Estonia’s government has approved legal measures to separate the ownership of natural gas sales and transmission by 2015 to lessen the nation’s dependence on Gazprom. According to Estonia’s Economy Ministry the new regulations will bar Eesti Gaas owners from both producing natural gas and sales.

Eesti Gaas management board member Raul Kotov countered, "The government is wrong in saying Eesti Gaas's ownership of transmission pipes is an obstacle to developing the market. The Competition Board has never made any complaints about restrictions to use of our grid or that someone can't join it."
Why does this concern Gazprom?
Simple – Gazprom owns 37 percent of Eesti Gaas.
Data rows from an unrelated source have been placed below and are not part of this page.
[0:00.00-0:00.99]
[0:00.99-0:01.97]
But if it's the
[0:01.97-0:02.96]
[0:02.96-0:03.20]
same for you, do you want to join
Nor is Estonia the only Baltic renegade chafing at Gazprom’s monopoly, as it along with Latvia and Lithuania are seeking EU support to build a regional liquefied natural gas terminal in the region, arguing that they're being charged more for Russian natural gas imports than western European countries.
While the revenue continues to roll in, the future looks bleak enough to cause Miller to reach for the Stolichnaya.
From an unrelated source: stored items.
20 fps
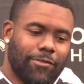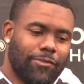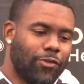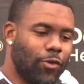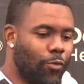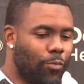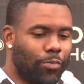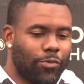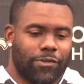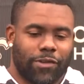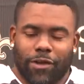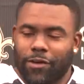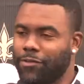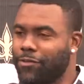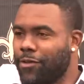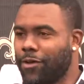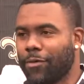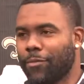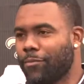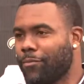super
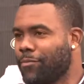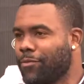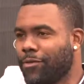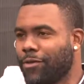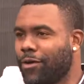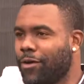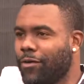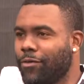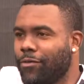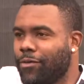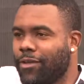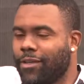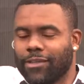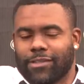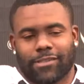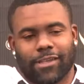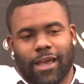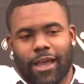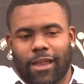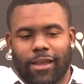turned up, you know, and
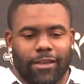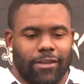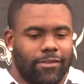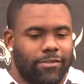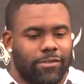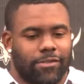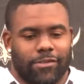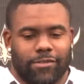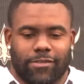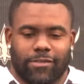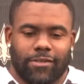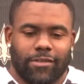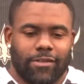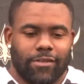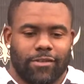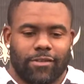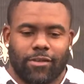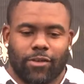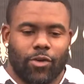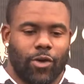excited just
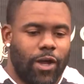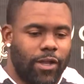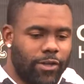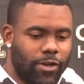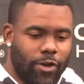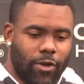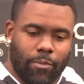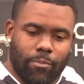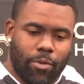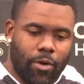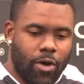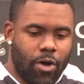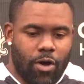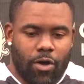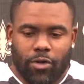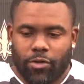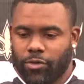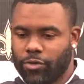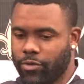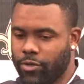to go out there and
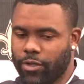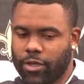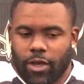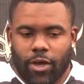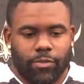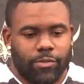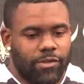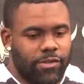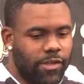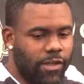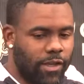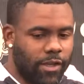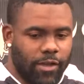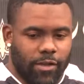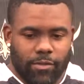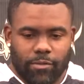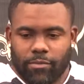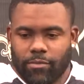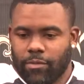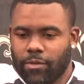ball, help the
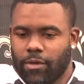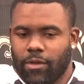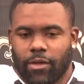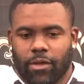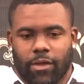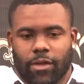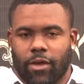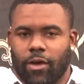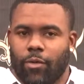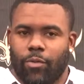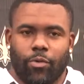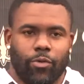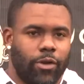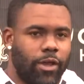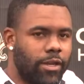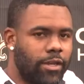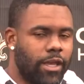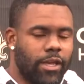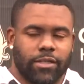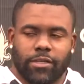team, and help Who
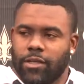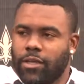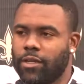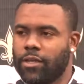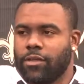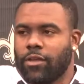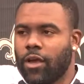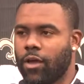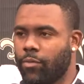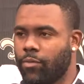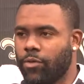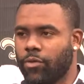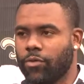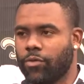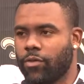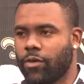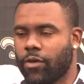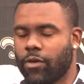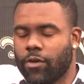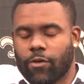Dat Nation get a W.
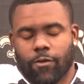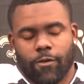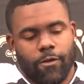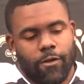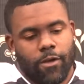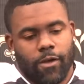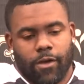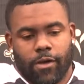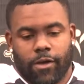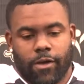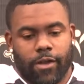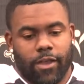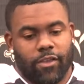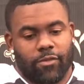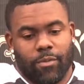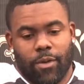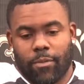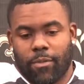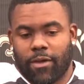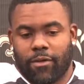So uh,
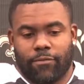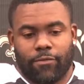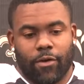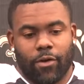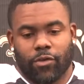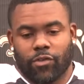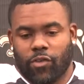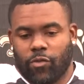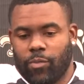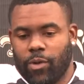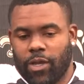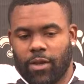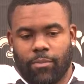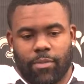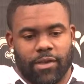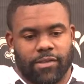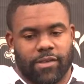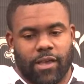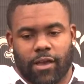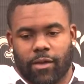that's my main focus, is being the
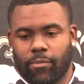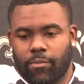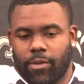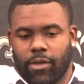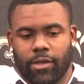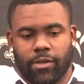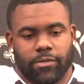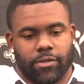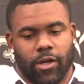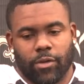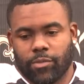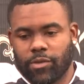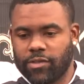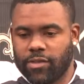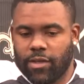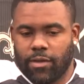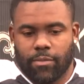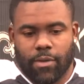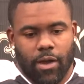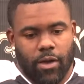best I could be, help the
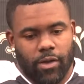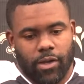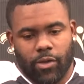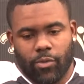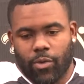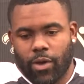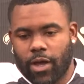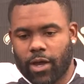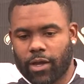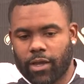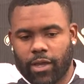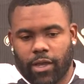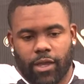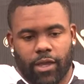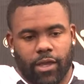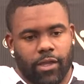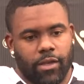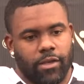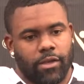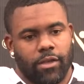team out any way I
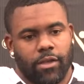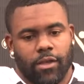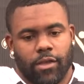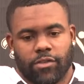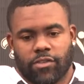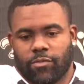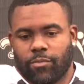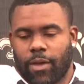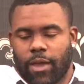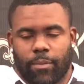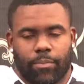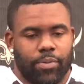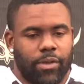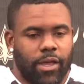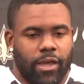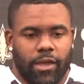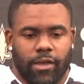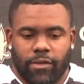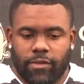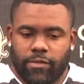can, just make
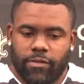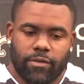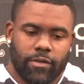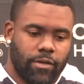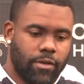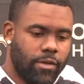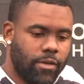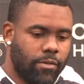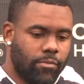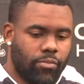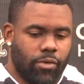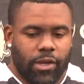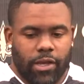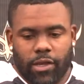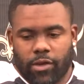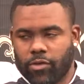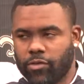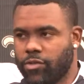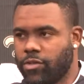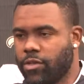plays, bring
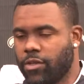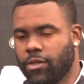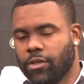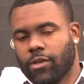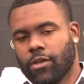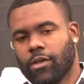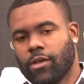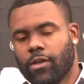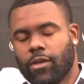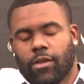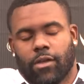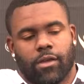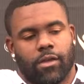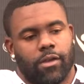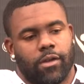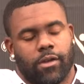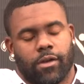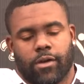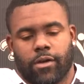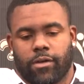energy,
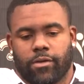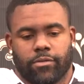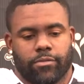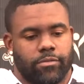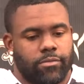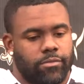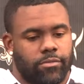and, uh,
By. John C.K. Daly of Oilprice.com

Back to homepage

Leave a comment
  • Fred Banks on January 13 2012 said:
    I wish that I had Gazprom's worries. They have plenty of gas and plenty of potential customers. They also have the technology and the intelligence to make the most of this situation. Having said that let me say that this is a useful article for a certain guy who has informed certain people that is going to give a brilliant lecture on the gas market soon.
  • D. Bumstead on January 13 2012 said:
    In the longer term, Gazprom will lose more sales. Poland is developing its shale gas deposits, ditto for the Ukraine. Plus, the Ukraine will buy gas from Azerbaijan in LNG form- 5 billion cu metres- and will build an LNG terminal to handle Azeri LNG shipments. This terminal can also be used for LNG from other sources.And with the Ukraine also set to exploit the gas deposits in the Ukrainian part of the Black Sea, Russia's grip on the Ukraine will loosen, not tighten.
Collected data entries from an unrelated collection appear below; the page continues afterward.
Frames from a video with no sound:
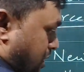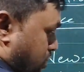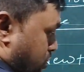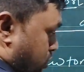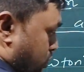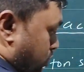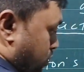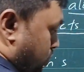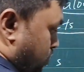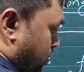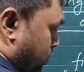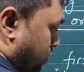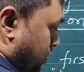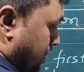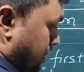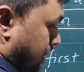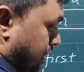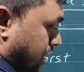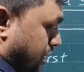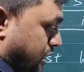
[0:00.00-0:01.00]

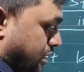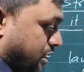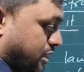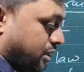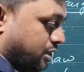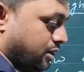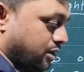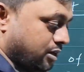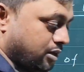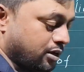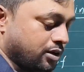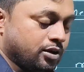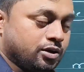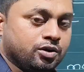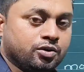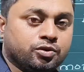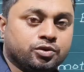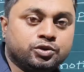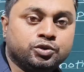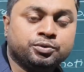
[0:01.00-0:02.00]
So
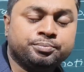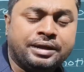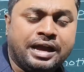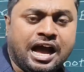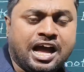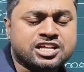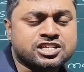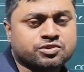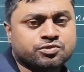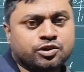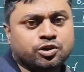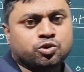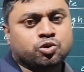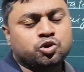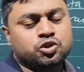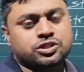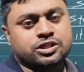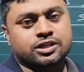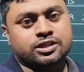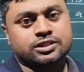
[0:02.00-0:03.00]
you may ask one
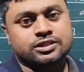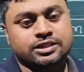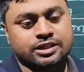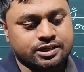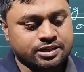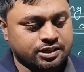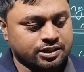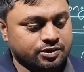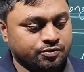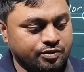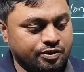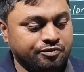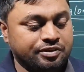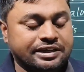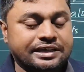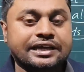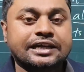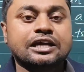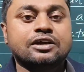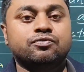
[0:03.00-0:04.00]
question, sir, when we
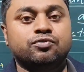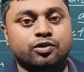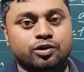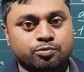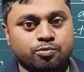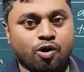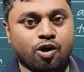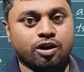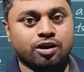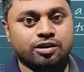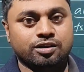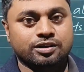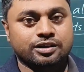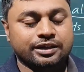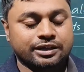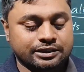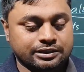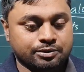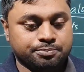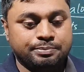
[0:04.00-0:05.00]
kick a
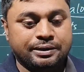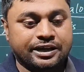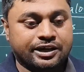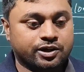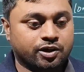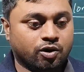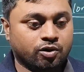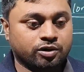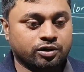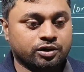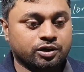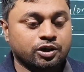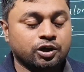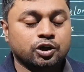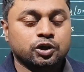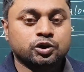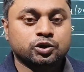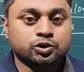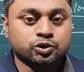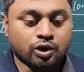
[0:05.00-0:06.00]
football in the playground,
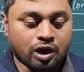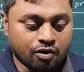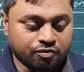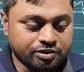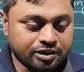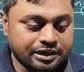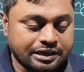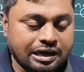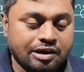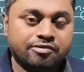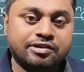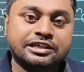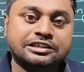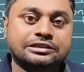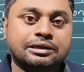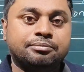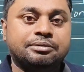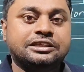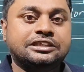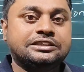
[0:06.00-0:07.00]
so after traveling
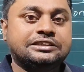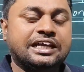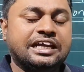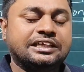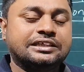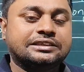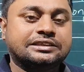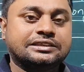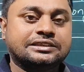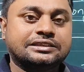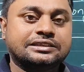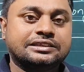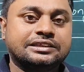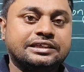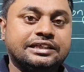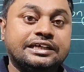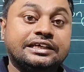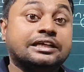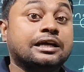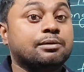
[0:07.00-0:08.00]
some distance,
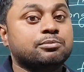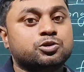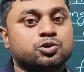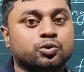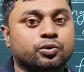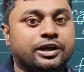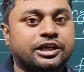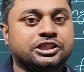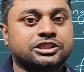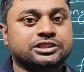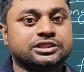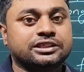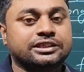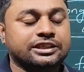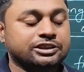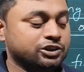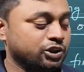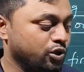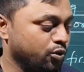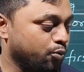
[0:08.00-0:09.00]
it comes to rest.
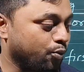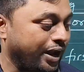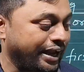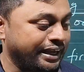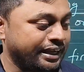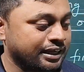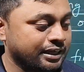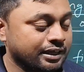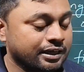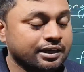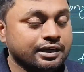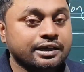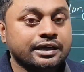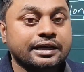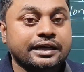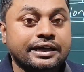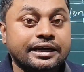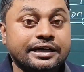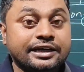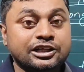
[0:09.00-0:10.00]
Yes or no? Why?
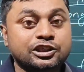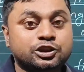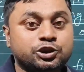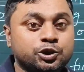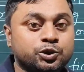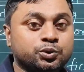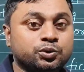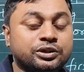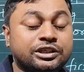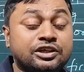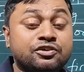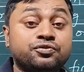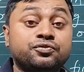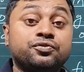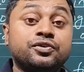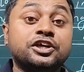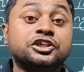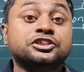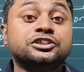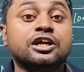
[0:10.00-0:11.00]
It is due to the
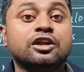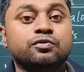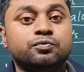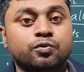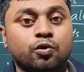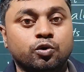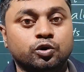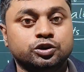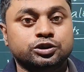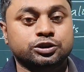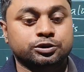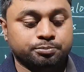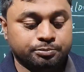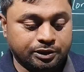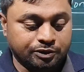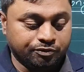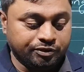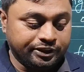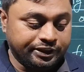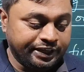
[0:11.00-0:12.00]
frictional force
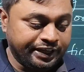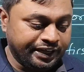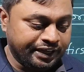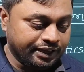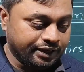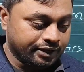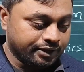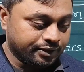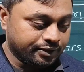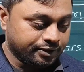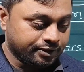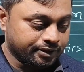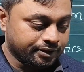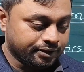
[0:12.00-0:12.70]
between the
  • Fred Banks on January 14 2012 said:
    Thank you Mr Bumstead. but what you say is completely irrelevant. Gazprom isn't going to lose anything. Their gas is worth gold, and they know it.
  • D. Bumstead on January 14 2012 said:
    Gazprom's gas is only worth something if they have customers. Increasingly, countries don't want to be dependent on Russia. So, they will look at alternatives- and develop them.The Ukraine will make more use of its massive coal deposits- this alone will reduce dependence on Russian gas. Add LNG imports from Azerbaijan and development of the Ukraine's shale gas and continental shelf gas deposits. Oh, and Shell will build at least three coal gasification plants in the Ukraine. This all means less sales of Russian gas to the Ukraine, not more. Add Poland developing its huge shale gas deposits, plus an LNG terminal Poland is building near Stettin- this too means less gas sales for Gazprom, not more.This, plus Estonia and Lithuania looking elsewhere, is VERY relevant to the Kremlin. Russia's economy is highly dependent on energy sales- if they go down, the Kremlin will have to start making budget cuts. Use gas as a political weapon as Russia does and you pay the price.